----- TASK DATA
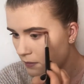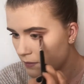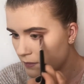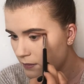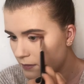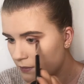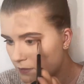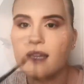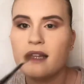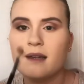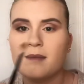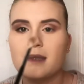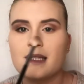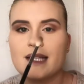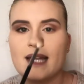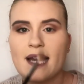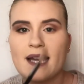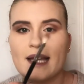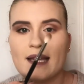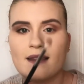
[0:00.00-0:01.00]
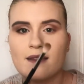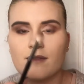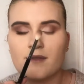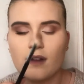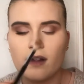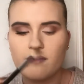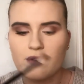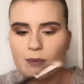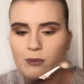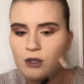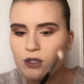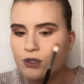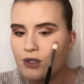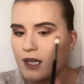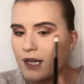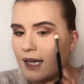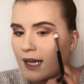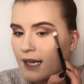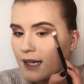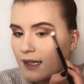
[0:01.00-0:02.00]
and then I'm going to take the fluffy brush
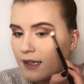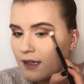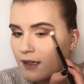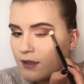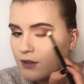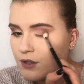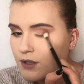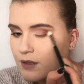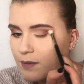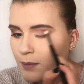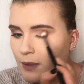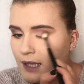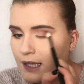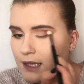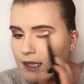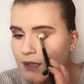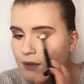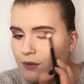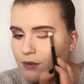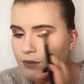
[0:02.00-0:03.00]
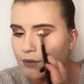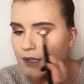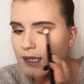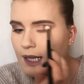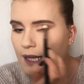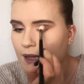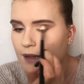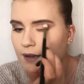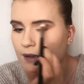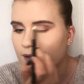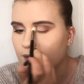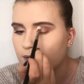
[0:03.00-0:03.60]
again and just blend it all together.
----------
◆ **EXERCISE DESCRIPTION**
Copy the entries character for character, excluding any pictures.

◆ **TASK RESPONSE**
[0:00.00-0:01.00]
[0:01.00-0:02.00]
and then I'm going to take the fluffy brush
[0:02.00-0:03.00]
[0:03.00-0:03.60]
again and just blend it all together.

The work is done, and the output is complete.